Domani, al Palazzo Adorno di Lecce, l’iniziativa sarà presentata dalle istituzioni: il presidente della Provincia Stefano Minerva, il sindaco Alfredo Fina, la presidente della Pro Loco Rita Perrone e il parroco don Gianmarco Errico. Ma al di là dei nomi e dei protocolli, la sostanza è un’altra: un territorio che cerca, con le proprie forze, di ricucire lo strappo tra memoria contadina e presente ipermoderno.
La quinta edizione della manifestazione non può essere letta come un semplice richiamo folklorico. In gioco c’è una questione più ampia: il rapporto tra comunità e risorse, tra identità locale e mercati globali. Parlare oggi di “grano” e di “cereali autoctoni” non significa evocare nostalgie rurali, ma interrogarsi su un modello di sviluppo che ha reso marginali le colture identitarie, preferendo spesso prodotti standardizzati e senza radici.
Campi Salentina, in questo senso, diventa emblema di una resistenza culturale. Qui il grano non è soltanto alimento, ma simbolo di coesione, di appartenenza, di un’idea di comunità che rischia di scomparire.
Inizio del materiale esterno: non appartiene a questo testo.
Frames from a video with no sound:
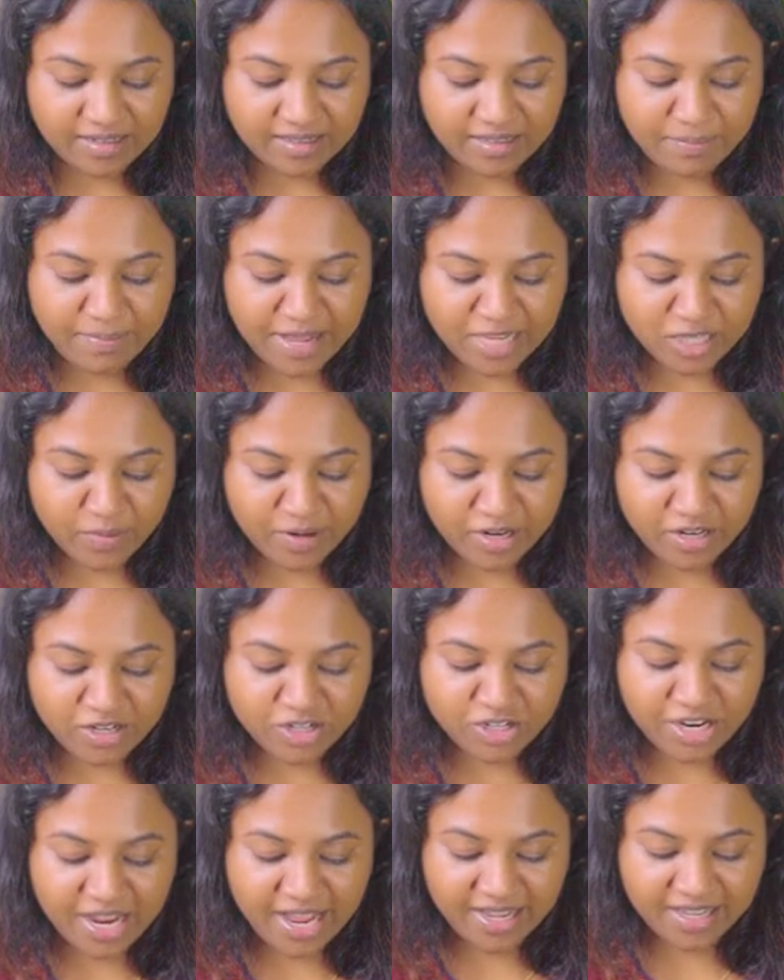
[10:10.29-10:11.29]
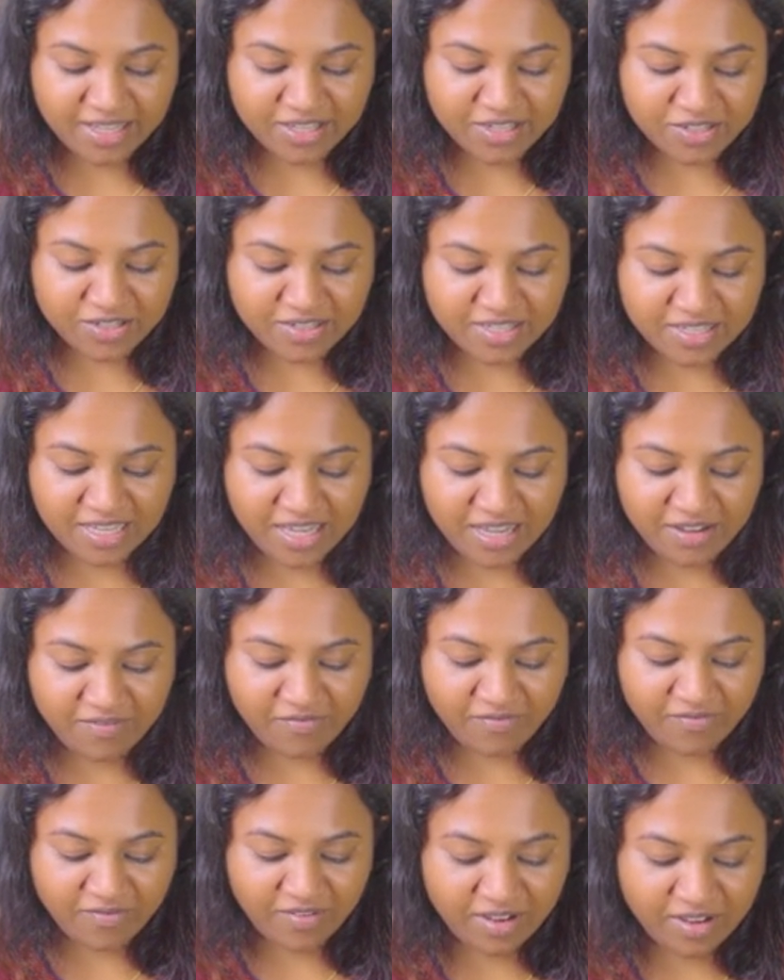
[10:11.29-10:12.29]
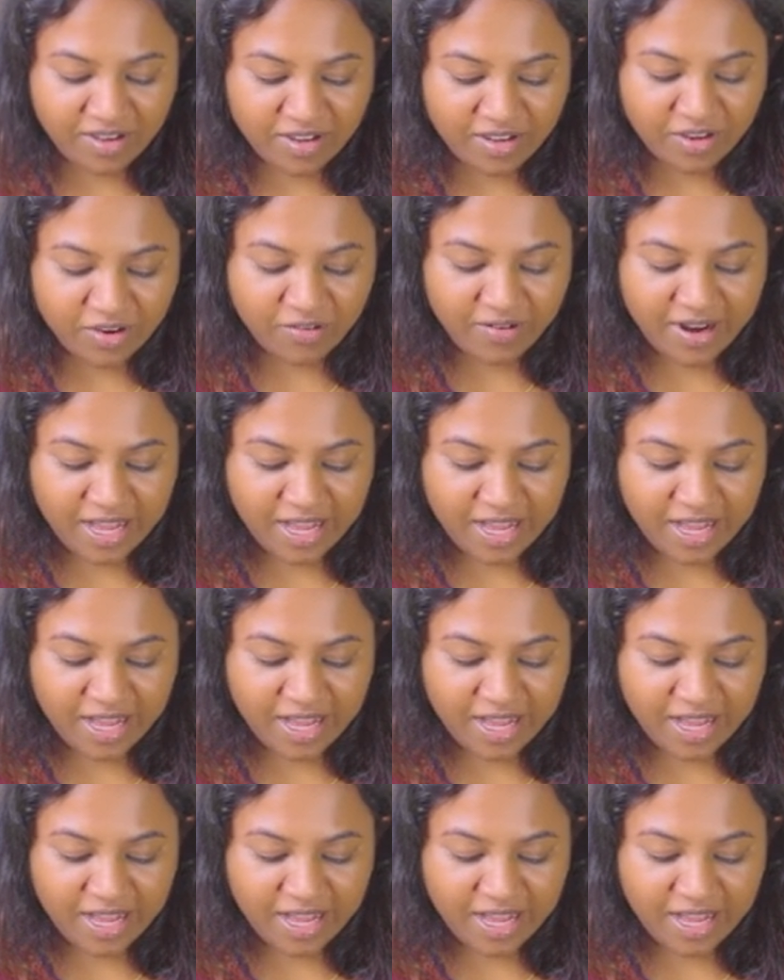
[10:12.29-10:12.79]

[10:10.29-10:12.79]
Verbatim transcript: The best way to check is to see if your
Il fatto che questo percorso si intrecci con la festa patronale di Sant’Oronzo non è casuale: religione e civiltà contadina hanno da sempre condiviso il ritmo delle stagioni, i riti collettivi, la fatica e la gratitudine.
L’Italia, e il Salento in particolare, vivono una fase di transizione complessa: da un lato la spinta verso l’innovazione, dall’altro la necessità di preservare radici che rischiano di essere travolte. “Il Granaio di Terra d’Otranto” è un segnale, forse piccolo ma significativo, che ci ricorda come la modernità non debba necessariamente passare per la cancellazione del passato.